Gigabyte G1 Assassin Review

Gigabyte G1 Assassin

Pictures Part 2 – The Motherboard

Motherboard colour schemes have gone through a few changes over the years. For a long while all you could get were blue ones, and variants of that. Then in the last couple of years it seems every big motherboard has been black and red. It’s nice to see Gigabyte giving us a different option here with a very, unavoidably nVidia, green colour scheme.

Gigabyte G1 Assassin     Gigabyte G1 Assassin  

The CPU socket is kept relatively free despite a 16 phase power circuit making sure that the board has serious overclocking potential.

Four PCIe slots provide plenty of space for your graphics cards and thanks to the ATX-XL sizing there is enough cooling to keep even the most power hungry GPUs cool. Speaking of power hungry, above the top PCIe slot there is a molex input to make sure the Assassin can keep everything smooth.

Gigabyte G1 Assassin     Gigabyte G1 Assassin  

Inputs and outputs are well covered with both SATA2 and SATA3 covering your storage needs. Round the back we have the standard connections with 4 USB3.0 ports, 2 USB2.0 ones, Creative outputs and two PS2 sockets.
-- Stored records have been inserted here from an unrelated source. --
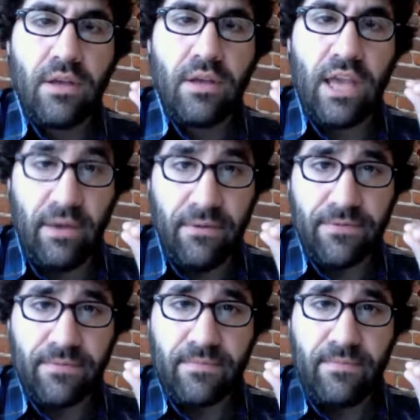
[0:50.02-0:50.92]
if
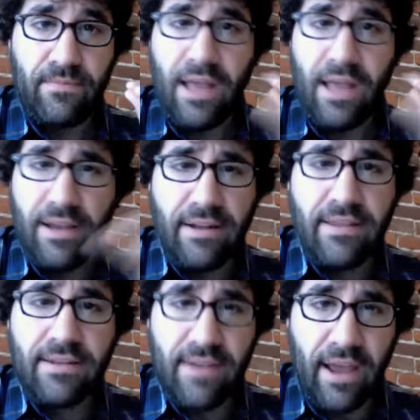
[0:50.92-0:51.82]
at the end of
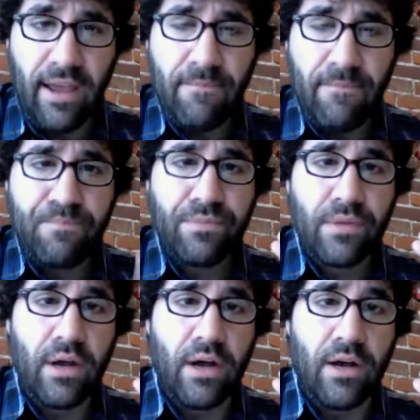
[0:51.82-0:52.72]
the day,
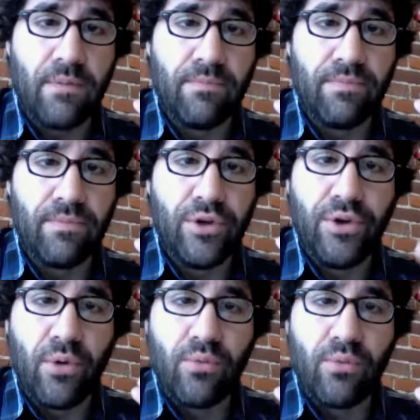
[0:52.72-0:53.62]
um, you
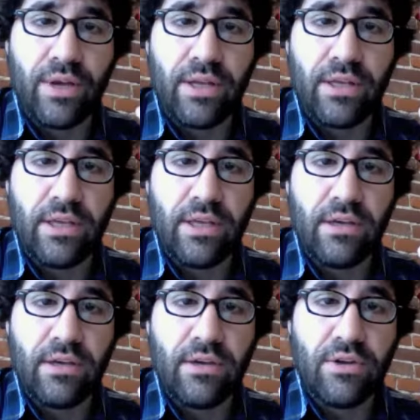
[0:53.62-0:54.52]
don't really
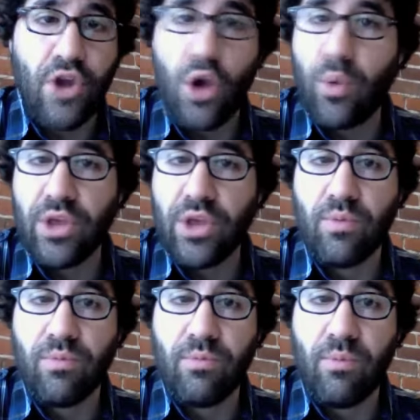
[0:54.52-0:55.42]
know what
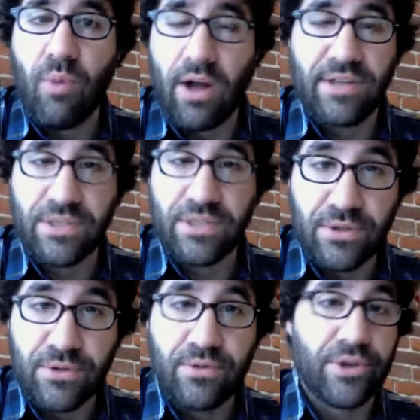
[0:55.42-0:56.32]
you want to
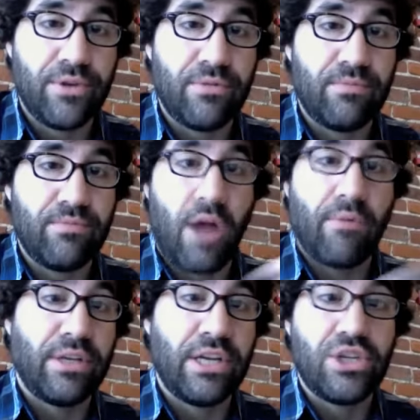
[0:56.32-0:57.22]
do, or you're not
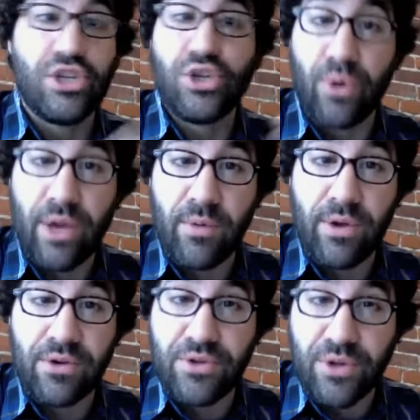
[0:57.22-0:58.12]
really enjoying what
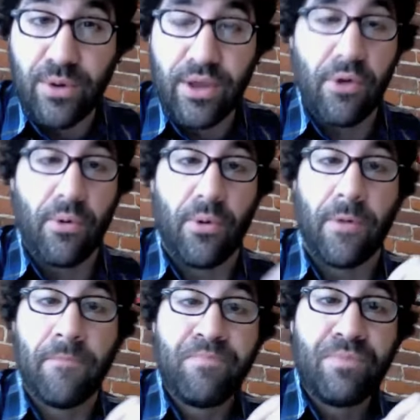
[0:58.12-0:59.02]
you're doing,
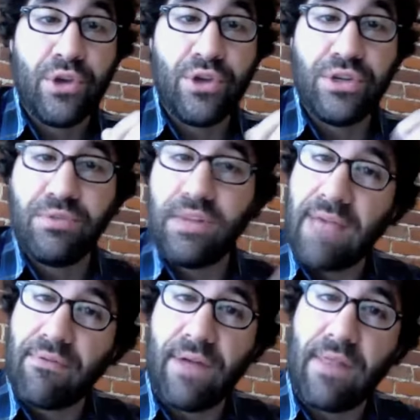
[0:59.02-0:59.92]
or you just really
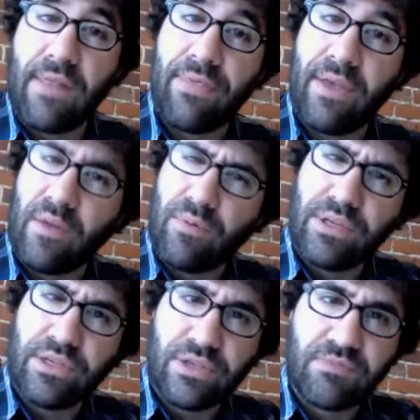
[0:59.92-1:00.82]
haven't found that thing that
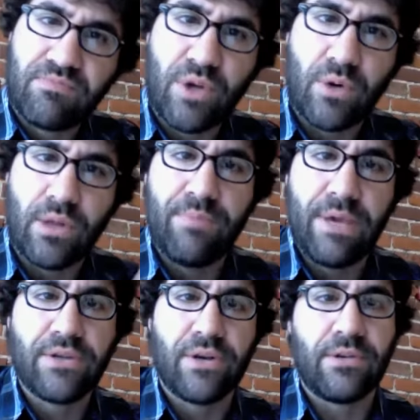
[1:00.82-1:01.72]
really just totally
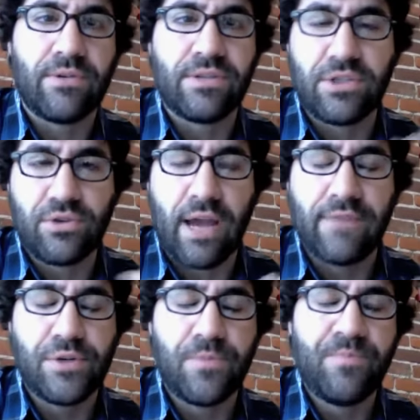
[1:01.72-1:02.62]
piques your interest and
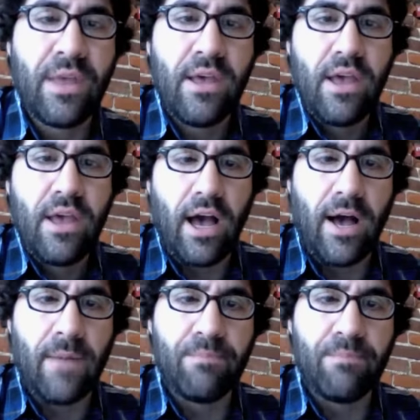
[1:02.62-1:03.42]
drives you. Um,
Gigabyte G1 Assassin     Gigabyte G1 Assassin  

One of the big features of the Assassin is the inclusion of a KillerNIC E2100 Network chip that claims to maximise the latency of your connection by giving bandwidth priority to gaming traffic.

On the bottom left corner we have the Creative CA20K2 which is a major upgrade to the standard X-fi software solutions found on most other motherboards.
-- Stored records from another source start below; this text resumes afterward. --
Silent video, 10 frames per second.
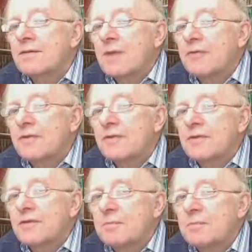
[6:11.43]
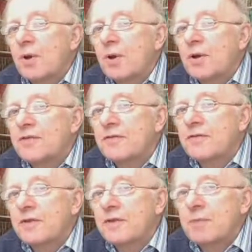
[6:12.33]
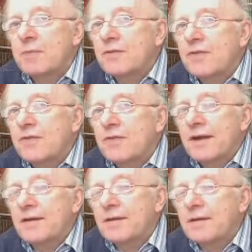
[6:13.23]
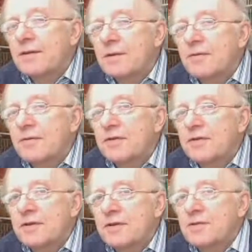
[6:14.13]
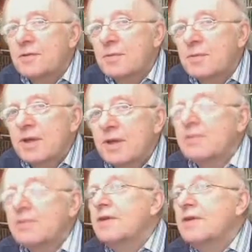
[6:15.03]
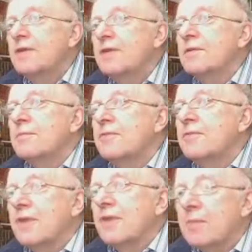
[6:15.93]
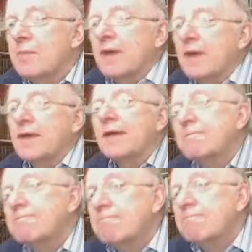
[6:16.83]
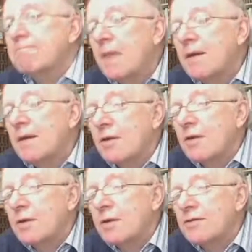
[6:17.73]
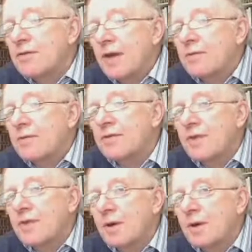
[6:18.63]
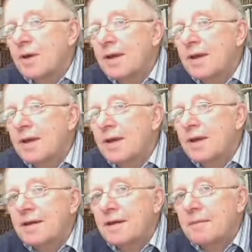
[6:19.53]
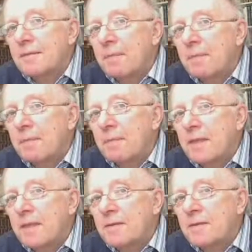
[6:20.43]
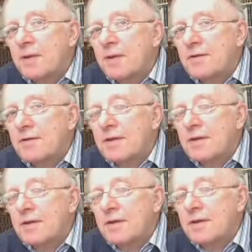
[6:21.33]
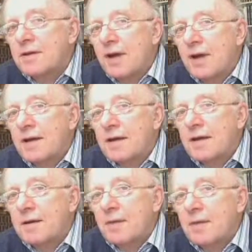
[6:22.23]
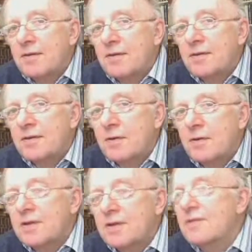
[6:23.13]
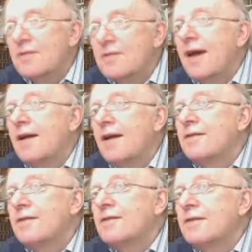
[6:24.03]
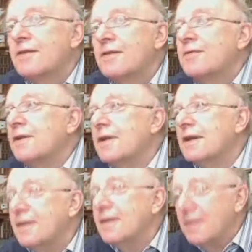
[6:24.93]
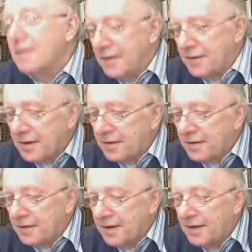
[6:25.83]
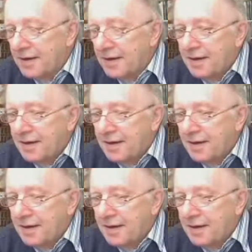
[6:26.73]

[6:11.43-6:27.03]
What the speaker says: some of these employers have even been saying that universities should be able to teach them something about that. So it sounds as though the PhD training method is not entirely successful in that area.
Gigabyte G1 Assassin     Gigabyte G1 Assassin

There is no doubt that Gigabyte have played the Military theme to the maximum. The southbridge heat-sink is particularly impressive being a perfect replica of a 7.62 magazine. The power phase cooling is staring down the barrel of a gun. So good is this that the warning that the heatsink cannot be assembled into a gun must be useful for any customs checks.